Count the number of all words in a string
Is there a function to count the number of words in a string? For example:
str1 <- "How many words are in this sentence"
to return a result of 7.
Use the regular expression symbol \\W
to match non-word characters, using +
to indicate one or more in a row, along with gregexpr
to find all matches in a string. Words are the number of word separators plus 1.
lengths(gregexpr("\\W+", str1)) + 1
This will fail with blank strings at the beginning or end of the character vector, when a "word" doesn't satisfy \\W
's notion of non-word (one could work with other regular expressions, \\S+
, [[:alpha:]]
, etc., but there will always be edge cases with a regex approach), etc. It is likely more efficient than strsplit
solutions, which will allocate memory for each word. Regular expressions are described in ?regex
.
Update As noted in the comments and in a different answer by @Andri the approach fails with (zero) and one-word strings, and with trailing punctuation
str1 = c("", "x", "x y", "x y!" , "x y! z")
lengths(gregexpr("[A-z]\\W+", str1)) + 1L
# [1] 2 2 2 3 3
Many of the other answers also fail in these or similar (e.g., multiple spaces) cases. I think my answer's caveat about 'notion of one word' in the original answer covers problems with punctuation (solution: choose a different regular expression, e.g., [[:space:]]+
), but the zero and one word cases are a problem; @Andri's solution fails to distinguish between zero and one words. So taking a 'positive' approach to finding words one might
sapply(gregexpr("[[:alpha:]]+", str1), function(x) sum(x > 0))
Leading to
sapply(gregexpr("[[:alpha:]]+", str1), function(x) sum(x > 0))
# [1] 0 1 2 2 3
Again the regular expression might be refined for different notions of 'word'.
I like the use of gregexpr()
because it's memory efficient. An alternative using strsplit()
(like @user813966, but with a regular expression to delimit words) and making use of the original notion of delimiting words is
lengths(strsplit(str1, "\\W+"))
# [1] 0 1 2 2 3
This needs to allocate new memory for each word that is created, and for the intermediate list-of-words. This could be relatively expensive when the data is 'big', but probably it's effective and understandable for most purposes.
Most simple way would be:
require(stringr)
str_count("one, two three 4,,,, 5 6", "\\S+")
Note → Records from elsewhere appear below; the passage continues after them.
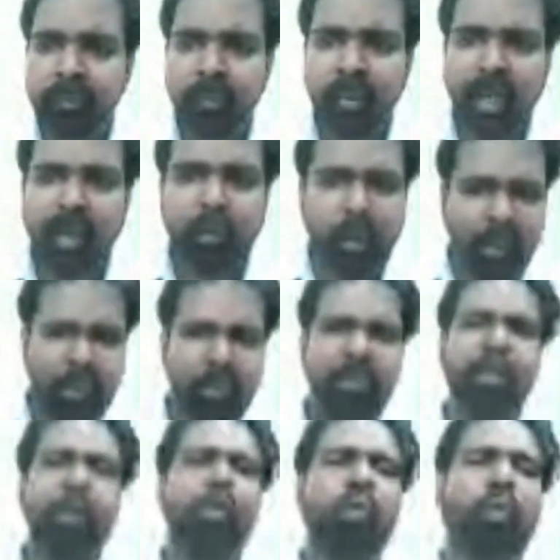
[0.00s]
I would recommend
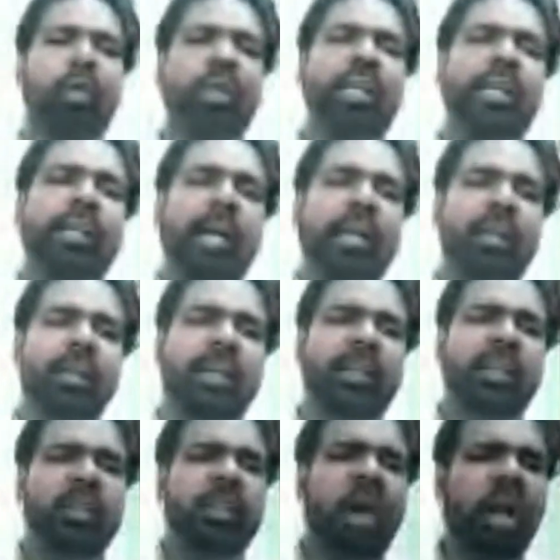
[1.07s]
you to read that. It
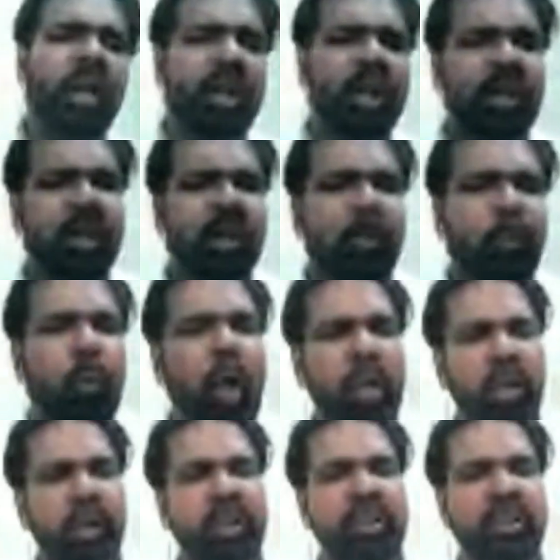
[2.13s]
is not
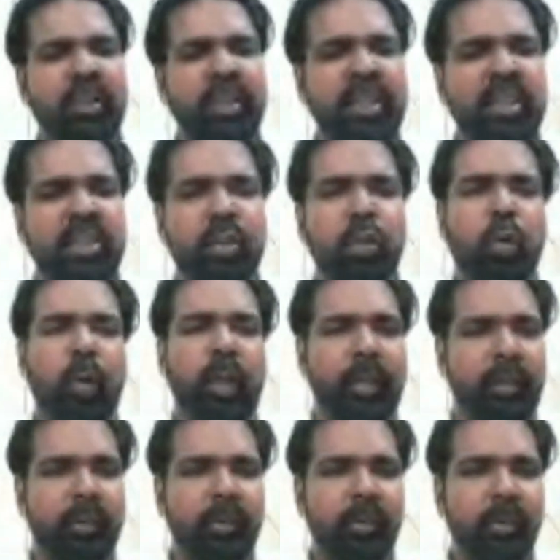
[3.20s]
Walt Disney's Snow White.
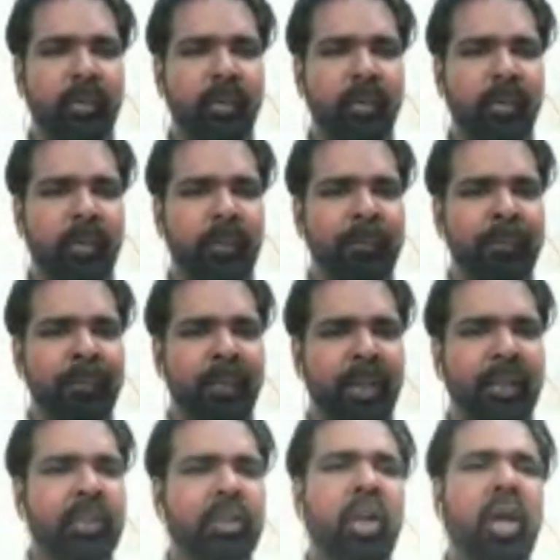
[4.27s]
It
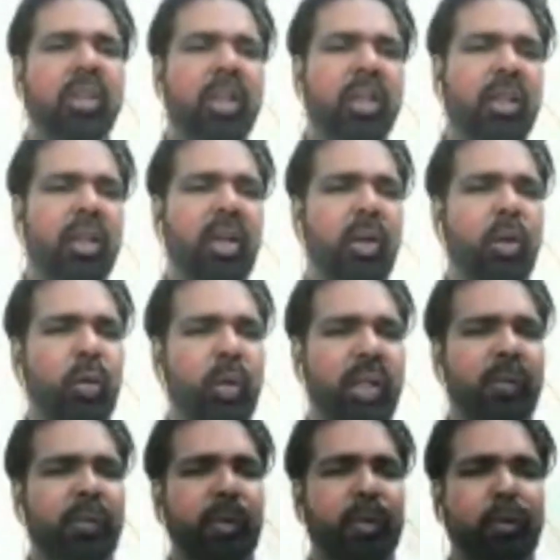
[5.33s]
is not the girl who
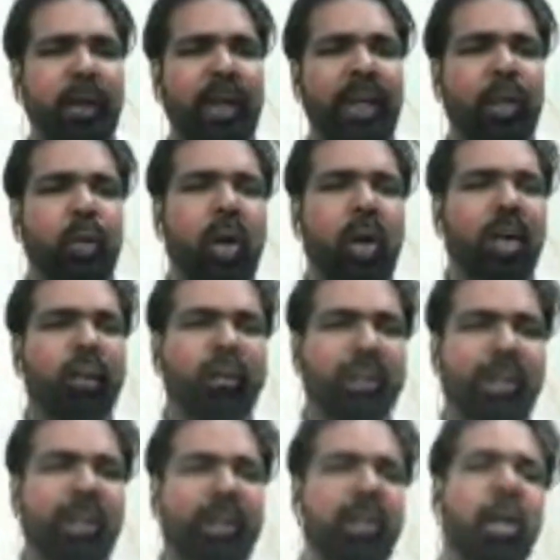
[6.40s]
lived with five dwarfs
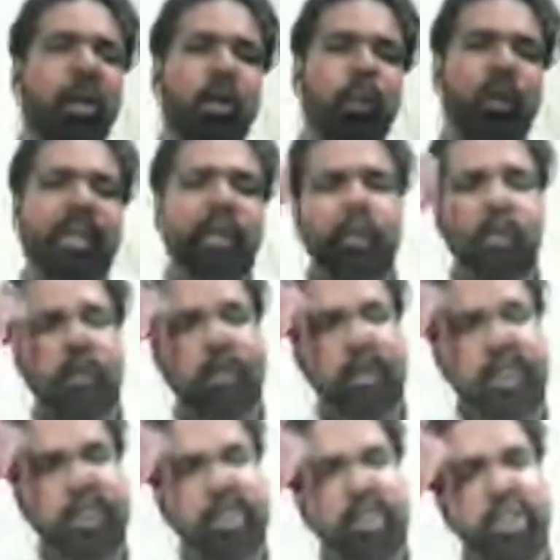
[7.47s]
and waited for the
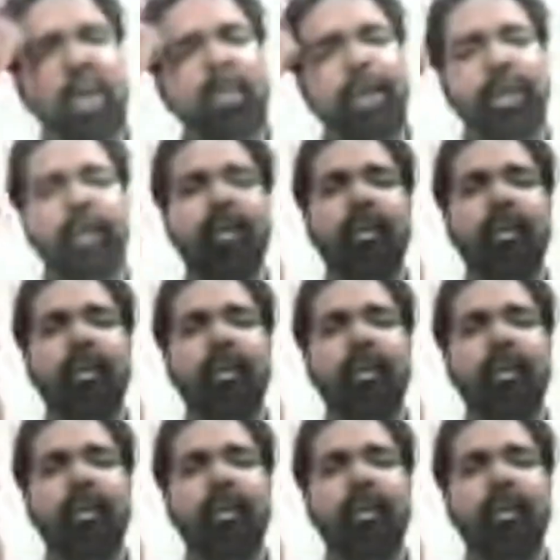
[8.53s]
Prince Charming.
... counting all sequences on non-space characters (\\S+
).
But what about a little function that lets us also decide which kind of words we would like to count and which works on whole vectors as well?
require(stringr)
nwords <- function(string, pseudo=F){
ifelse( pseudo,
pattern <- "\\S+",
pattern <- "[[:alpha:]]+"
)
str_count(string, pattern)
}
nwords("one, two three 4,,,, 5 6")
# 3
nwords("one, two three 4,,,, 5 6", pseudo=T)
# 6
I use the str_count
function from the stringr
library with the escape sequence \w
that represents:
any ‘word’ character (letter, digit or underscore in the current locale: in UTF-8 mode only ASCII letters and digits are considered)
Example:
> str_count("How many words are in this sentence", '\\w+')
[1] 7
Of all other 9 answers that I was able to test, only two (by Vincent Zoonekynd, and by petermeissner) worked for all inputs presented here so far, but they also require stringr
.
But only this solution works with all inputs presented so far, plus inputs such as "foo+bar+baz~spam+eggs"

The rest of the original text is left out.